Morning Action: Jim DeMint Explains Supporters of Real Marriage Should Not Be Marginalized, Degraded
MARRIAGE. People who believe in the truth about marriage should not be berated for standing for that truth. Heritage President Jim DeMint explains:
Some people can’t seem to understand why anyone would support marriage as the union of a man and a woman. Indeed, Justice Anthony Kennedy argued last week that the only reason Congress had for passing the Defense of Marriage Act was to “disparage,” “injure,” “degrade,” “demean,” and “humiliate” others. Justice Kennedy says we’re denying dignity to people in same-sex relationships.
But it is his ruling that denies dignity to those who don’t think a same-sex relationship is a marriage. His ruling denies dignity to the millions of Americans and their elected officials who have voted to pass laws that tell the truth about marriage.
The rhetoric from the Court attacking the goodwill of the majority of Americans—who know marriage is the union of a man and a woman—is not helpful. The marriage debate will continue, and all Americans need to be civil and respectful.
Already, however, we have seen that those in favor of redefining marriage are willing to use the coercive force of law to marginalize and penalize those who hold the historic view of marriage—even if it means trampling First Amendment religious liberty protections along the way. This is already evident in Massachusetts, Illinois, and Washington, D.C., where Christian adoption agencies have been forced to stop providing adoption and foster care services.
Read the whole blog here.
EPA. The Environmental Protection Agency sent its revised greenhouse gas emissions rule for new power plants to the White House, the Hill reports:
The contents of the proposed rule, which now rests in the White House Office of Management and Budget, remain sealed.
While its substance is unknown, moving the rule puts the climate plan President Obama announced last week into motion.
The EPA had missed an April deadline for finalizing the rule for yet-to-be built plants. The agency said it needed time to review the 2 million public comments the rule invited, though insiders say the EPA pulled back to tinker with it in hopes of withstanding legal challenges from industry.
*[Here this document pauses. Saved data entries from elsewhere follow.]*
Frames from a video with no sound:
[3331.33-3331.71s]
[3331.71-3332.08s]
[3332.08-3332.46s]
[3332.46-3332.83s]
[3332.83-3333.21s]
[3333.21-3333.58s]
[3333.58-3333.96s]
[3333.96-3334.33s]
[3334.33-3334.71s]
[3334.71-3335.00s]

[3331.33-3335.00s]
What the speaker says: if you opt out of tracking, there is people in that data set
FARM BILL. House Republican leaders must reform the farm bill and food stamps once they have separated them (sub. req’d):
Leadership is warming to the idea of splitting the bill. But the problem for GOP leaders is if they drop food stamps from the farm bill, they will almost certainly lose Democratic votes and may have trouble picking up enough Republican votes in return without the groups’ blessing.
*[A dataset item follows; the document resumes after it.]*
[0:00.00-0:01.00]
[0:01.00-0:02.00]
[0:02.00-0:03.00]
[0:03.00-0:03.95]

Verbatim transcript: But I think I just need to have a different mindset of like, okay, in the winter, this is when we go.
Though Republican leaders blamed Democrats for not delivering the number of votes they had promised, GOP lawmakers have conceded that the Club for Growth and Heritage Action were instrumental in compelling members of the conference to vote “no.”
At the end of last week, Republican leadership aides said no decisions had been made as to how to move the farm bill forward, with Keller concerned the idea was just a tactic to get a bill through the House.
AMNESTY. Sen. Harry Reid (D-NV) is keeping pressure on the House to pass an amnesty bill like the one that the Senate passed last week (sub. req’d):
Majority Leader Harry Reid sought Monday to put pressure on Republican leaders to get the House to take up and pass legislation overhauling immigration policy in line with a measure the Senate passed last week.
“There are still plenty of shortsighted and small-minded folks in Washington who want to stop this landmark legislation before it gets to President Obama’s desk to be signed into law,” Reid said in prepared remarks at a rally in Las Vegas. “Unfortunately, many of those folks serve in the House of Representatives.”
“So it’s up to all of you to stay involved,” he said. “It’s up to us to convince Republicans in the House to pass an immigration reform bill that includes a pathway to citizenship.”
The extremely flawed Senate bill is bad for Americans and promotes future illegal immigration; will reduce illegal immigration by a mere 25 percent, according to the Congressional budget office. It repeats the mistakes of the past, and the House should take a better path.